Recorded data
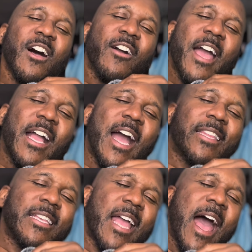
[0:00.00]
Okay, I got
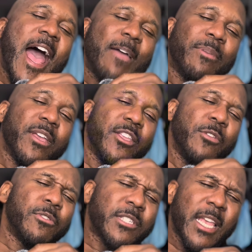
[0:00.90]
the guide, but
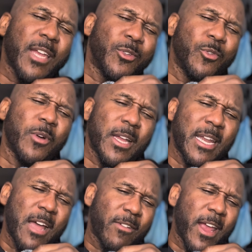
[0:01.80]
you said do what
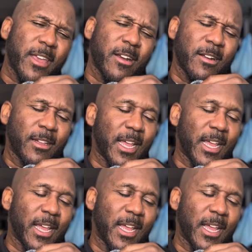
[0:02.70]
now right here?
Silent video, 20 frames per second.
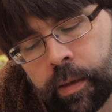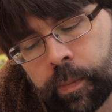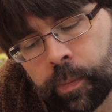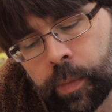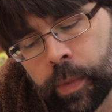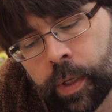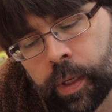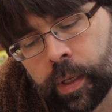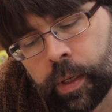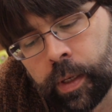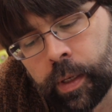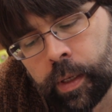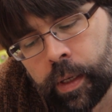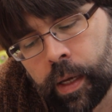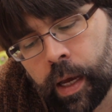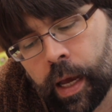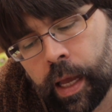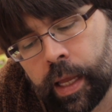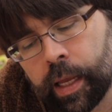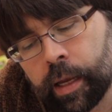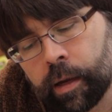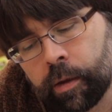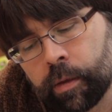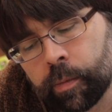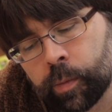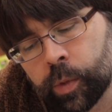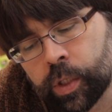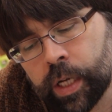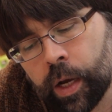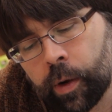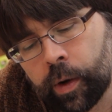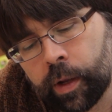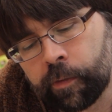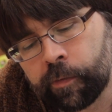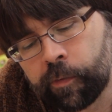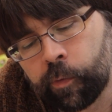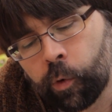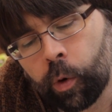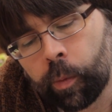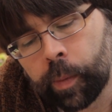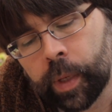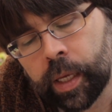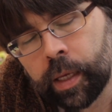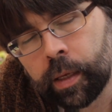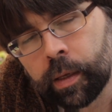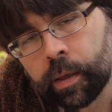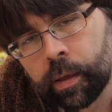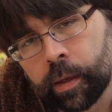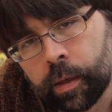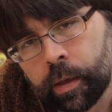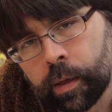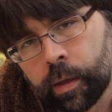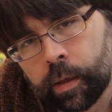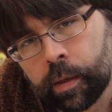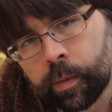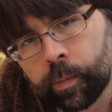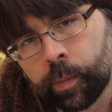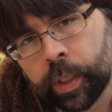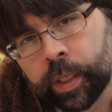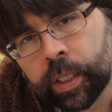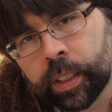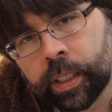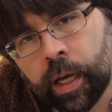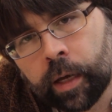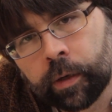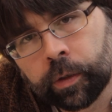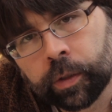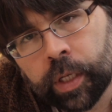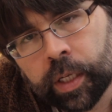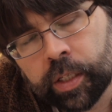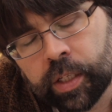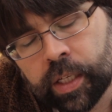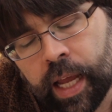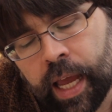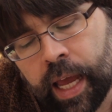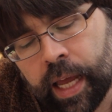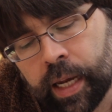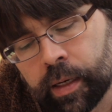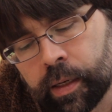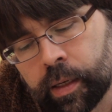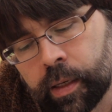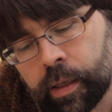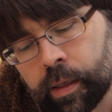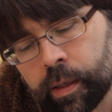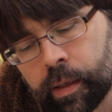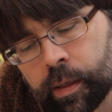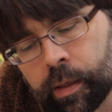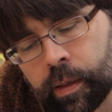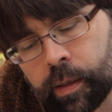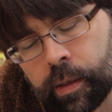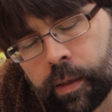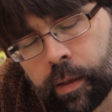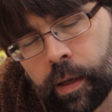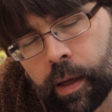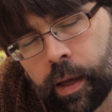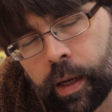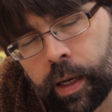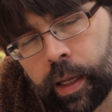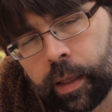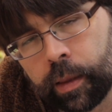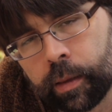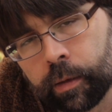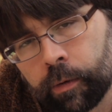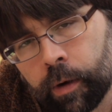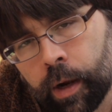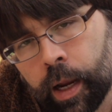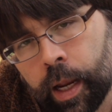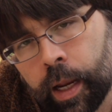them. I hear them shouting for me, but the tunnel doesn't end. I need the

Exercise directions: Give back all the records as they stand, but with no pictures in the copy.

Exercise response:
[0:00.00]
Okay, I got
[0:00.90]
the guide, but
[0:01.80]
you said do what
[0:02.70]
now right here?
Silent video, 20 frames per second.
them. I hear them shouting for me, but the tunnel doesn't end. I need the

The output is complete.